26 octobre > Essai France > Yves Pagès

Dans les villes, les graffitis sont souvent perçus comme des désagréments qu’il faut éliminer. Depuis dix ans, Yves Pagès les note dans un carnet et quelquefois les photographie. C’est une collection comme les autres qui fait partie de notre histoire. Inutile de remonter à Pompéi pour cela.

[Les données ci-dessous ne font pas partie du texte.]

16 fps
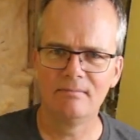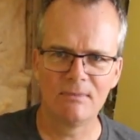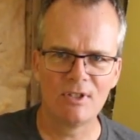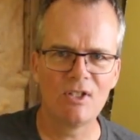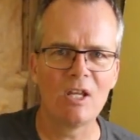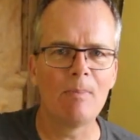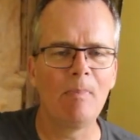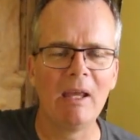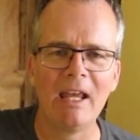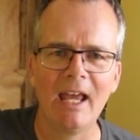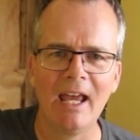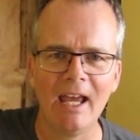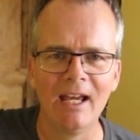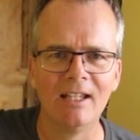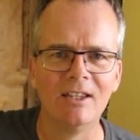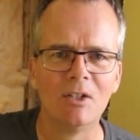skipping
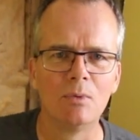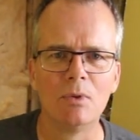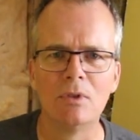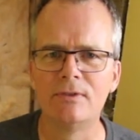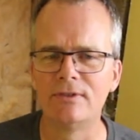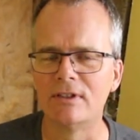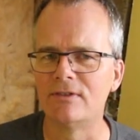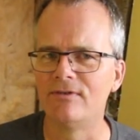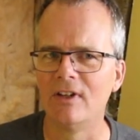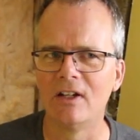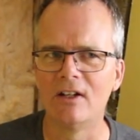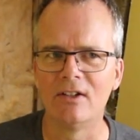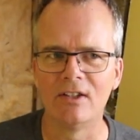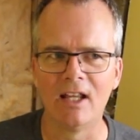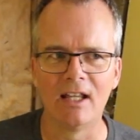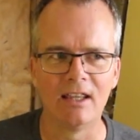ahead, the roofer
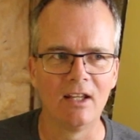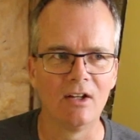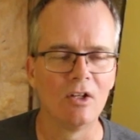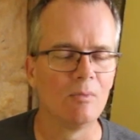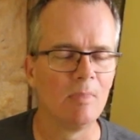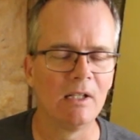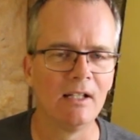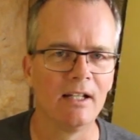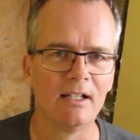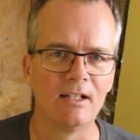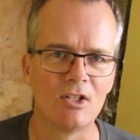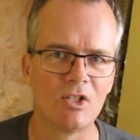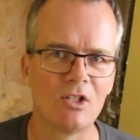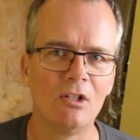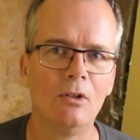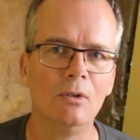figured that there had been like a
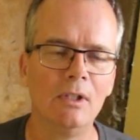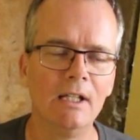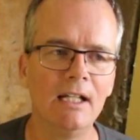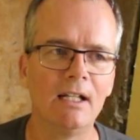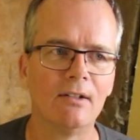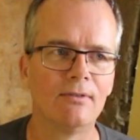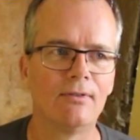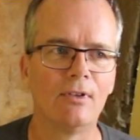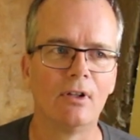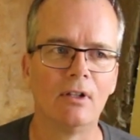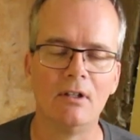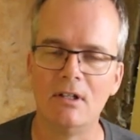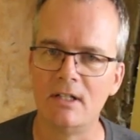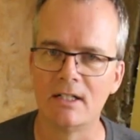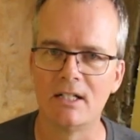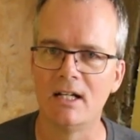slow leak for a
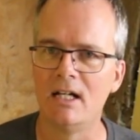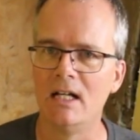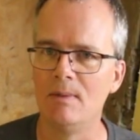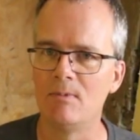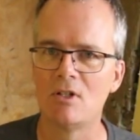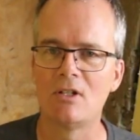long time,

L’écrivain, prix Wepler 2001 pour Le théoriste, qui coanime la direction littéraire des éditions Verticales, a réuni quelque 5 000 aphorismes urbains, saisis en France et à travers le monde, dans ce livre-manifeste et illustré que n’aurait pas renié un historien comme Philippe Artières.

En cinquante ans, de Mai 68 au massacre à Charlie Hebdo, des mouvements autonomes en Italie à Tchernobyl, ce grand cadavre exquis déroule une chronologie de nos peurs, de nos envies, de nos rancœurs, de nos espoirs, de nos spontanéités, de nos désirs surtout de laisser une trace. Entre le jeu de mots et le calembour, on rit de la violence sociale, comme cette inscription dans un hall de l’ANPE en 1984 : "Vous qui entrez ici abandonnez toute espérance." Quelques années plus tard, en 2003, dans une agence d’intérim à Liège, on lit ceci : "Si tu ne trouves plus rien cherche autre chose."

Les murs portent les murmures de la ville. Quelquefois dans l’esprit d’un Raymond Devos. "Rendre l’âme, d’accord, mais à qui ?" (Lyon, 2007). Ces bribes de sagesse taguées au gré du temps, sans se soucier de l’orthographe, flirtent quelquefois avec le sublime et on en redemande une couche. Ainsi cette inscription lue à Lille en 2010 : "En raison de l’indifférence générale demain est annulé." Pas de doute, il s’agit bien de haïkus de la rue. L. L.